Notre demande est d’intérêt géné­ral, car mon­trer un monde 80 % mas­cu­lin dans des for­mats de diver­tis­se­ment vus par des mil­lions de jeunes ne fait que ren­for­cer les sté­réo­types selon les­quels les mecs, c’est déci­dé­ment plus cool et plus drôle que les meufs. C’est ce qu’une grande par­tie de ta com­mu­nau­té nous a répon­du avec viru­lence et déni­gre­ment à tra­vers des cen­taines de com­men­taires, “Les femmes, vous n’êtes pas drôles, c’est pour ça que Lucas invite sur­tout des hommes !”… Pourtant, en regar­dant une de tes vieilles vidéos où tu feat avec plu­sieurs you­tu­beuses, et en les voyant tel­le­ment à l’aise, décon­trac­tées et mar­rantes, on se dit que, vrai­ment, cette idée reçue n’est pas juste !
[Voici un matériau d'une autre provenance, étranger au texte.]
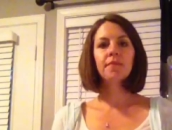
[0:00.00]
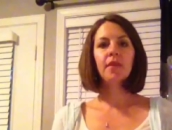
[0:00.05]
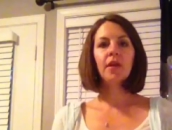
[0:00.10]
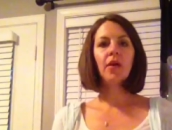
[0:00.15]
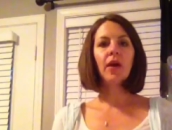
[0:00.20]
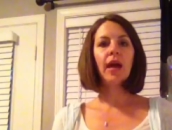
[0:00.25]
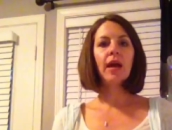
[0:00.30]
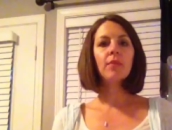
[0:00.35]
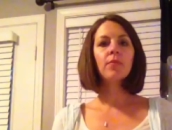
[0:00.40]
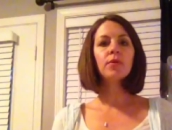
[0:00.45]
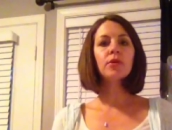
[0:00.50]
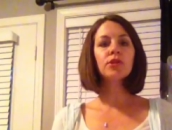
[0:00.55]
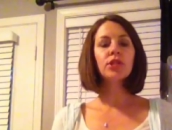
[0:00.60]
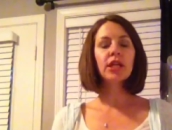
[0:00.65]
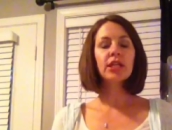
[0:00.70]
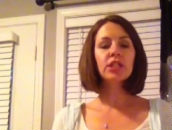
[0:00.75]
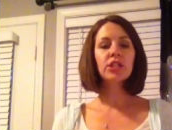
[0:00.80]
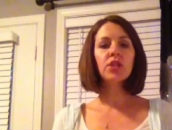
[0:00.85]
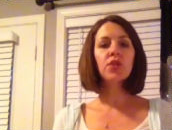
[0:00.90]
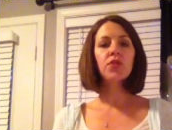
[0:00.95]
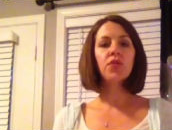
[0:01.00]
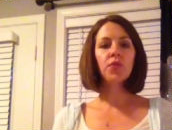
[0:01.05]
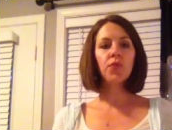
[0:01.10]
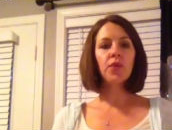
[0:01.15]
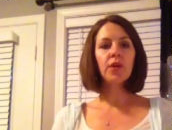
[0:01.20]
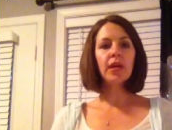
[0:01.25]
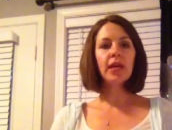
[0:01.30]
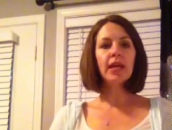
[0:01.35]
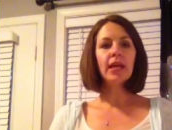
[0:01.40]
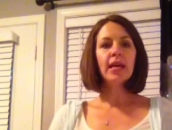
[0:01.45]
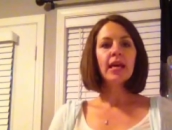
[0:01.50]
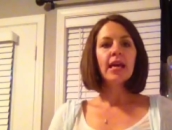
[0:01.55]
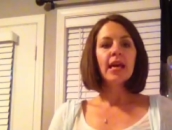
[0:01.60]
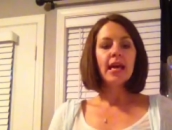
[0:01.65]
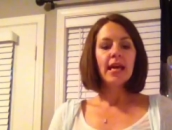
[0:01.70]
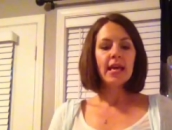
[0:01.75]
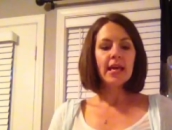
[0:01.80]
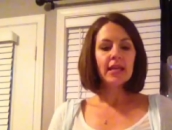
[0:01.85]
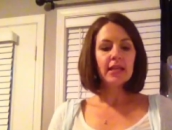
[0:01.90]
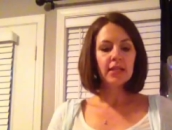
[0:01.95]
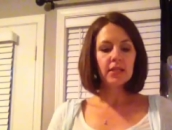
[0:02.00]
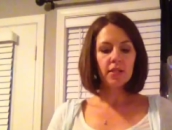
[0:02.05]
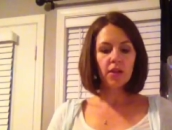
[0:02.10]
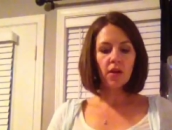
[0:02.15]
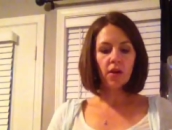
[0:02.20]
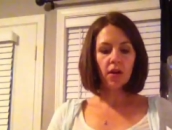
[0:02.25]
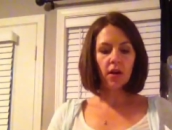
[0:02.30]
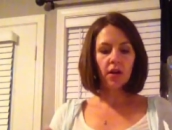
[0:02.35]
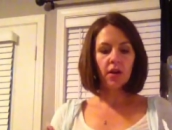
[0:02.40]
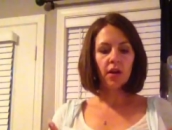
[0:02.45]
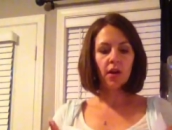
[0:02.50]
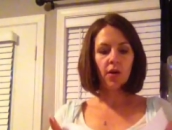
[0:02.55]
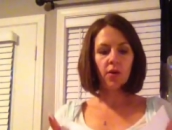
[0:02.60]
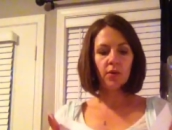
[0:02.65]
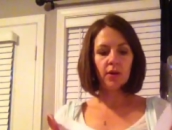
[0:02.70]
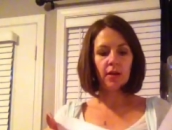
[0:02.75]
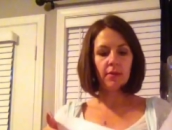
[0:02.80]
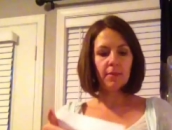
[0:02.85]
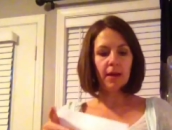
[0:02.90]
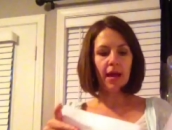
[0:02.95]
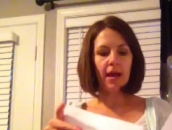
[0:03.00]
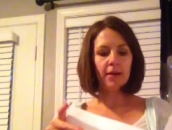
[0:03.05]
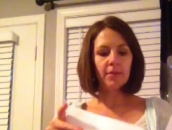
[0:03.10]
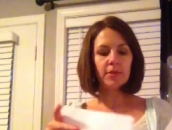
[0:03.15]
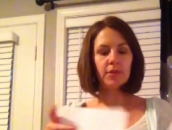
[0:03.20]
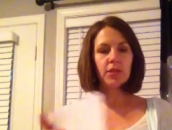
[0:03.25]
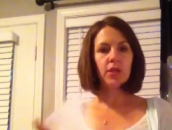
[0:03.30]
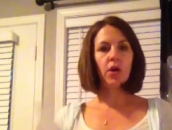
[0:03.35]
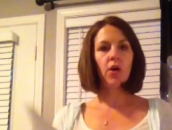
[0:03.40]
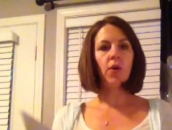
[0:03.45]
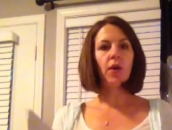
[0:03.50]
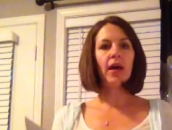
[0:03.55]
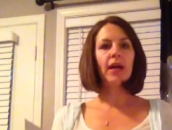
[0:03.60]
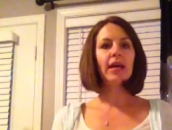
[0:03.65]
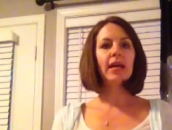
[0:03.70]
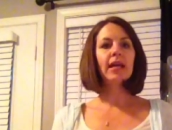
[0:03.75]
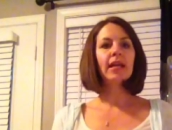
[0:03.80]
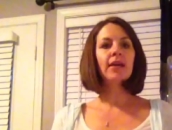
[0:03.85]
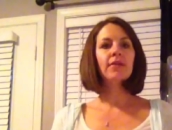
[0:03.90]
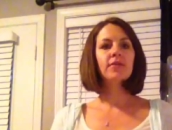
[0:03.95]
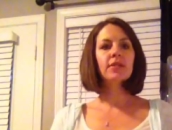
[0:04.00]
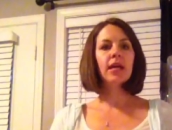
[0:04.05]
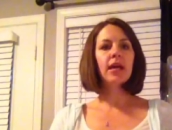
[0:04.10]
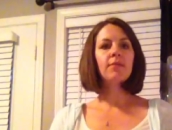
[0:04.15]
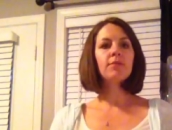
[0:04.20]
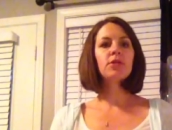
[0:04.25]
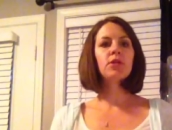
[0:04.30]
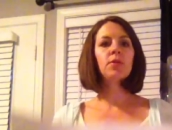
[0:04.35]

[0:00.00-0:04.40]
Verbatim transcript: Okay, and projection three is our conic map. So again, I've taped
De plus, quand une femme est iso­lée dans un concept, entou­rée d’une grande majo­ri­té d’invités mas­cu­lins, elle subit une pres­sion sup­plé­men­taire parce qu’elle prend conscience de sa posi­tion mino­ri­taire et sent la res­pon­sa­bi­li­té qu’elle porte. Il fau­drait donc évi­ter d’inviter plu­sieurs guests mas­cu­lins et une seule guest fémi­nine au sein de la même vidéo, au risque qu’elle soit per­çue, même incons­ciem­ment, comme LA femme de la vidéo, le fameux syn­drome de la Schtroumfette.

Tu as une struc­ture, des res­sources humaines, de gros moyens. Alors en tant que membres de ta com­mu­nau­té, nous nous per­met­tons cette négo­cia­tion, ou plu­tôt ce plai­doyer. De belles ini­tia­tives sont en train de naître, comme celle de YouTube Creators qui pro­pose la série Elles font YouTube, hos­tée par Alix Grousset. La Squeezindustrie aurait tout à gagner à ne pas avoir de trains de retard et à res­ter dans l’Histoire comme celle qui a par­ti­ci­pé acti­ve­ment à contre­ba­lan­cer cette triste habi­tude, bien ins­tal­lée, de l’entre-soi mas­cu­lin dans les plus grosses pro­duc­tions de Youtube. Let’s go ?

Signataires : Fatima Benomar, mili­tante fémi­niste ; Andrea Bescond, mili­tante fémi­niste ; Camille Giry, comé­dienne, cocréa­trice du conte­nu Camille et Justine ; Olivia Moore, humo­riste ; Muka tat­too artist, tatoueuse.

Squeezos cyberharcelé·es sur le reel ou témoins soli­daires : Océane Timotéo-​Bannis, Marie Iasci, Sarra Schott, Angel Petit, Marie Souvignet, Eugénie, Isshin Photography, Lucas (lin­ge­nium), Mchereau, Laura MA, Isaure de Waal, Noémie Gamot, Helenælisa, Emma Marques, Sab pho­to­graphe, Louane.